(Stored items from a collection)
..........
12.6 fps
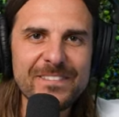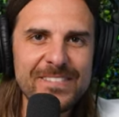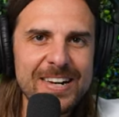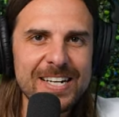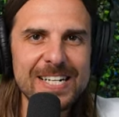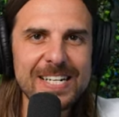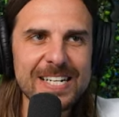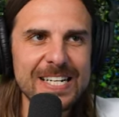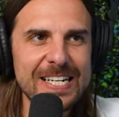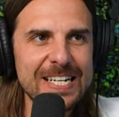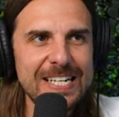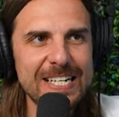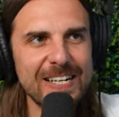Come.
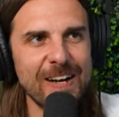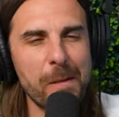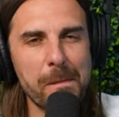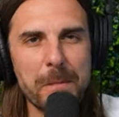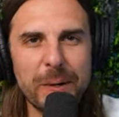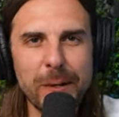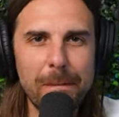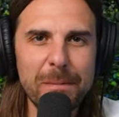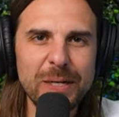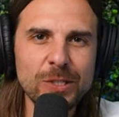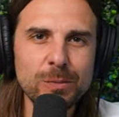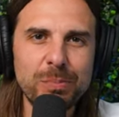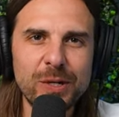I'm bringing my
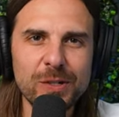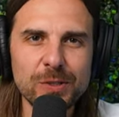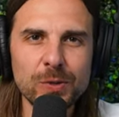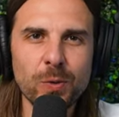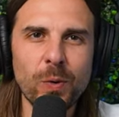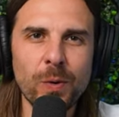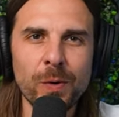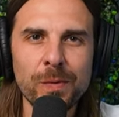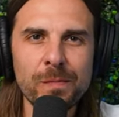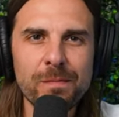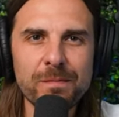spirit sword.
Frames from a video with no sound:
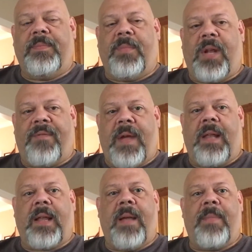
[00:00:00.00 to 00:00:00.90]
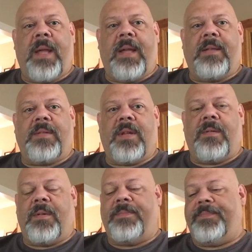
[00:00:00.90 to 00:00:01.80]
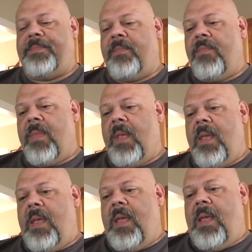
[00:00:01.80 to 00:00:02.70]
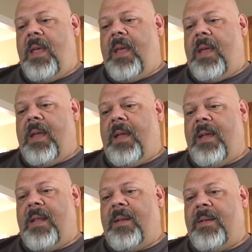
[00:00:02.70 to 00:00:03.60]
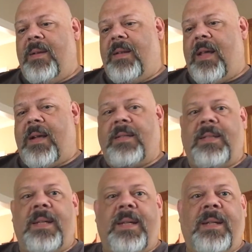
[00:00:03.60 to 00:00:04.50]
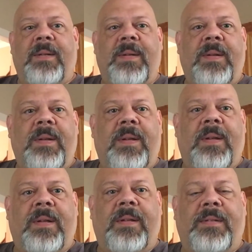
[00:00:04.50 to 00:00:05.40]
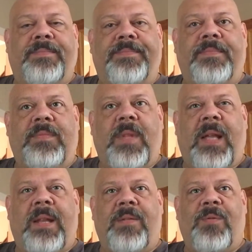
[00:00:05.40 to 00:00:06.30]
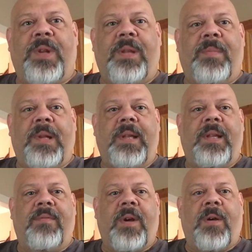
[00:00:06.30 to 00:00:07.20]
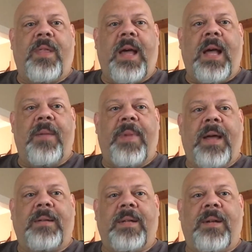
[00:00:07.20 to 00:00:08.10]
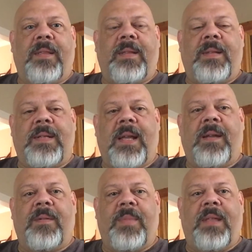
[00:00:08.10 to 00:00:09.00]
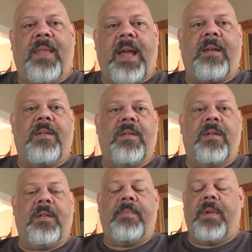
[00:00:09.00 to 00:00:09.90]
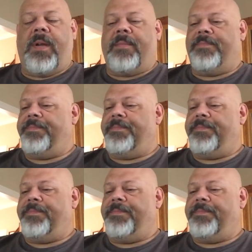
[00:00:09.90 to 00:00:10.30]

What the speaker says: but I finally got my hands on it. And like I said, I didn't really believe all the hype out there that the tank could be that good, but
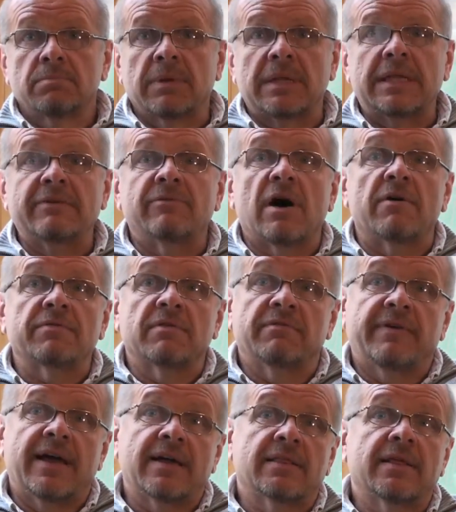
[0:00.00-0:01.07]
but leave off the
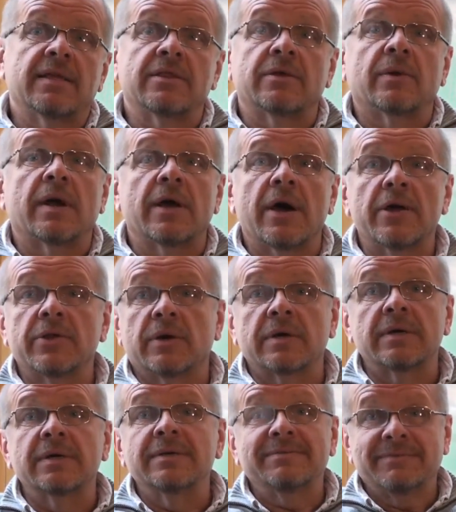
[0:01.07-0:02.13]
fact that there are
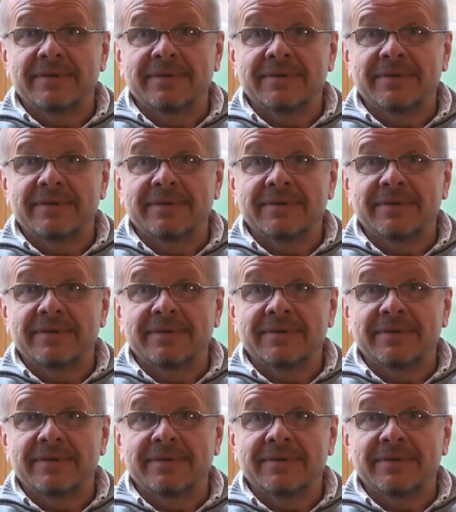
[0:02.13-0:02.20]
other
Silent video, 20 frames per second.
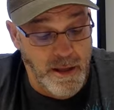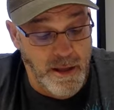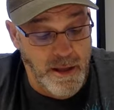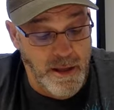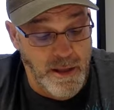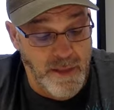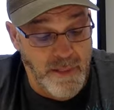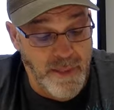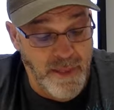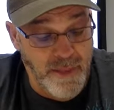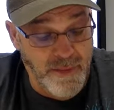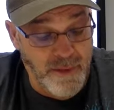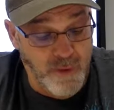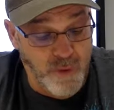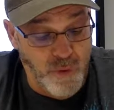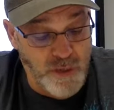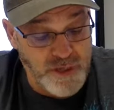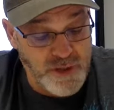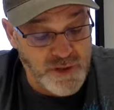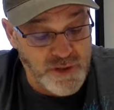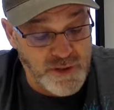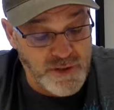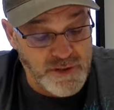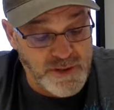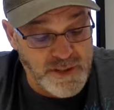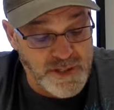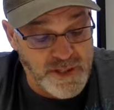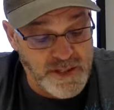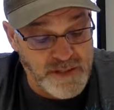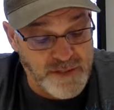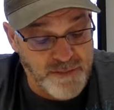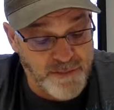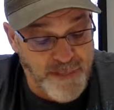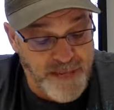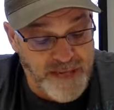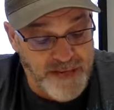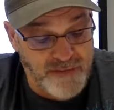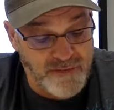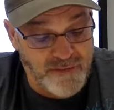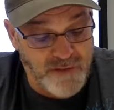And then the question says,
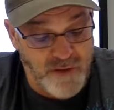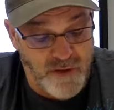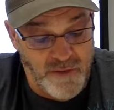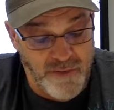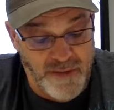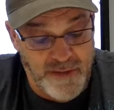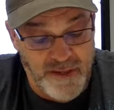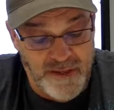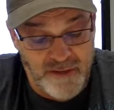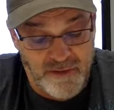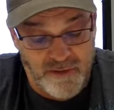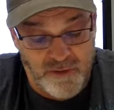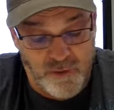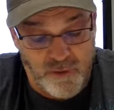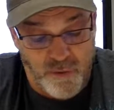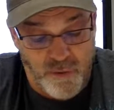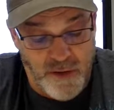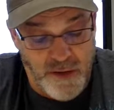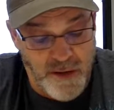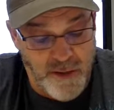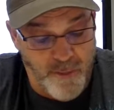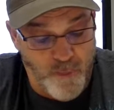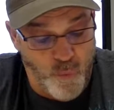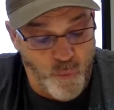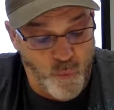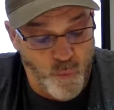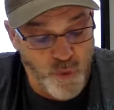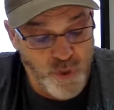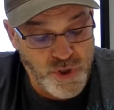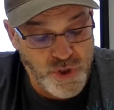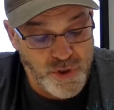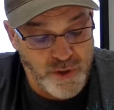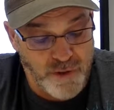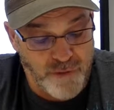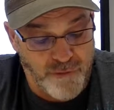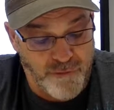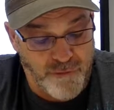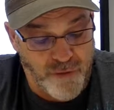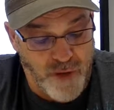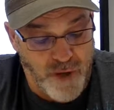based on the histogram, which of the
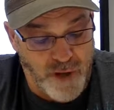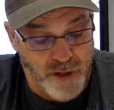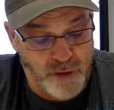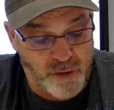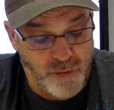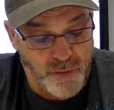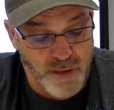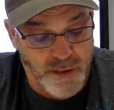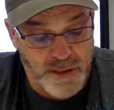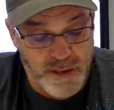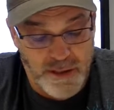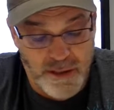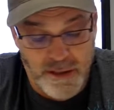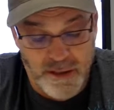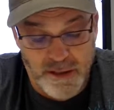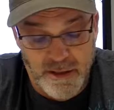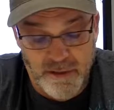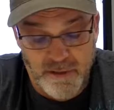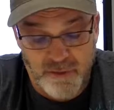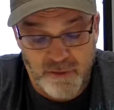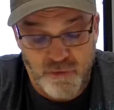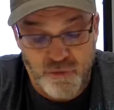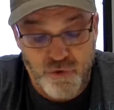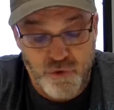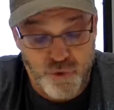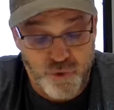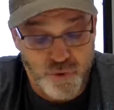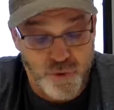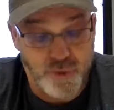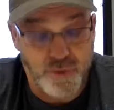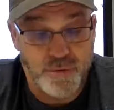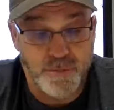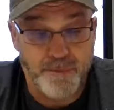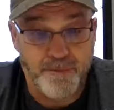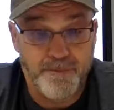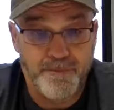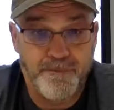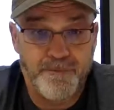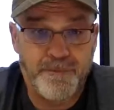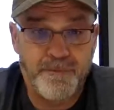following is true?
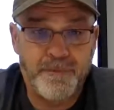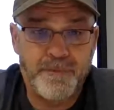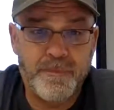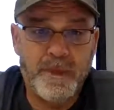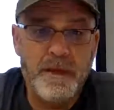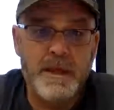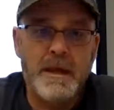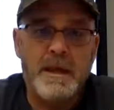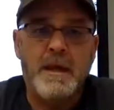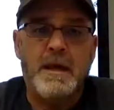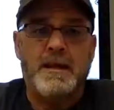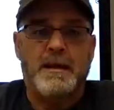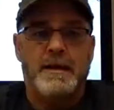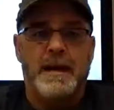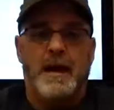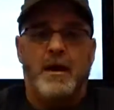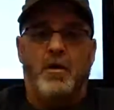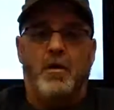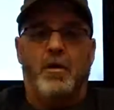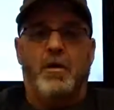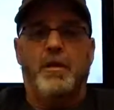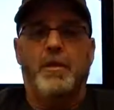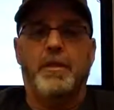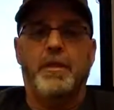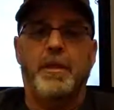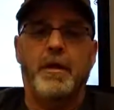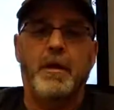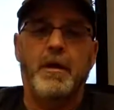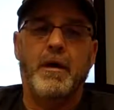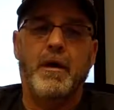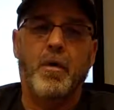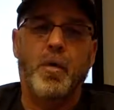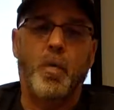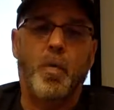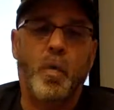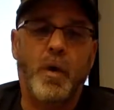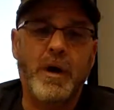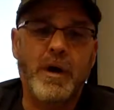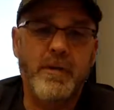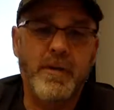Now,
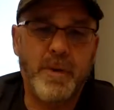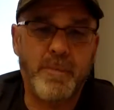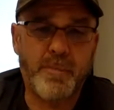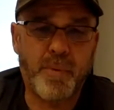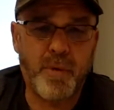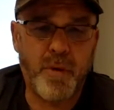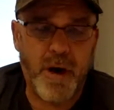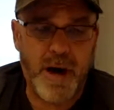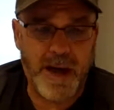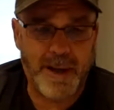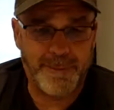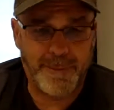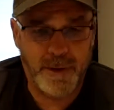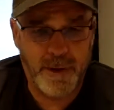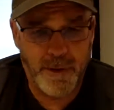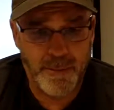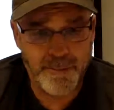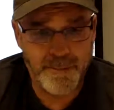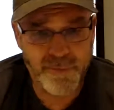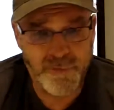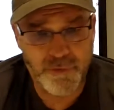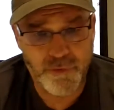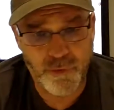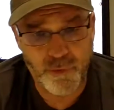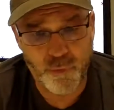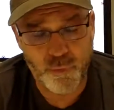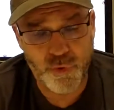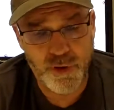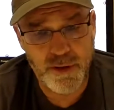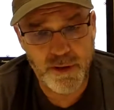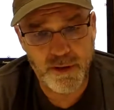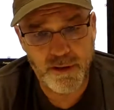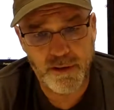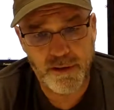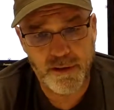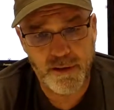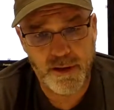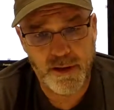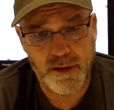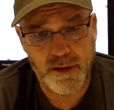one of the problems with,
..........
**Task instructions**
Please, without any pictures, print each entry exactly.

**Answer for the task**
12.6 fps
Come.
I'm bringing my
spirit sword.
Frames from a video with no sound:
[00:00:00.00 to 00:00:00.90]
[00:00:00.90 to 00:00:01.80]
[00:00:01.80 to 00:00:02.70]
[00:00:02.70 to 00:00:03.60]
[00:00:03.60 to 00:00:04.50]
[00:00:04.50 to 00:00:05.40]
[00:00:05.40 to 00:00:06.30]
[00:00:06.30 to 00:00:07.20]
[00:00:07.20 to 00:00:08.10]
[00:00:08.10 to 00:00:09.00]
[00:00:09.00 to 00:00:09.90]
[00:00:09.90 to 00:00:10.30]

What the speaker says: but I finally got my hands on it. And like I said, I didn't really believe all the hype out there that the tank could be that good, but
[0:00.00-0:01.07]
but leave off the
[0:01.07-0:02.13]
fact that there are
[0:02.13-0:02.20]
other
Silent video, 20 frames per second.
And then the question says,
based on the histogram, which of the
following is true?
Now,
one of the problems with,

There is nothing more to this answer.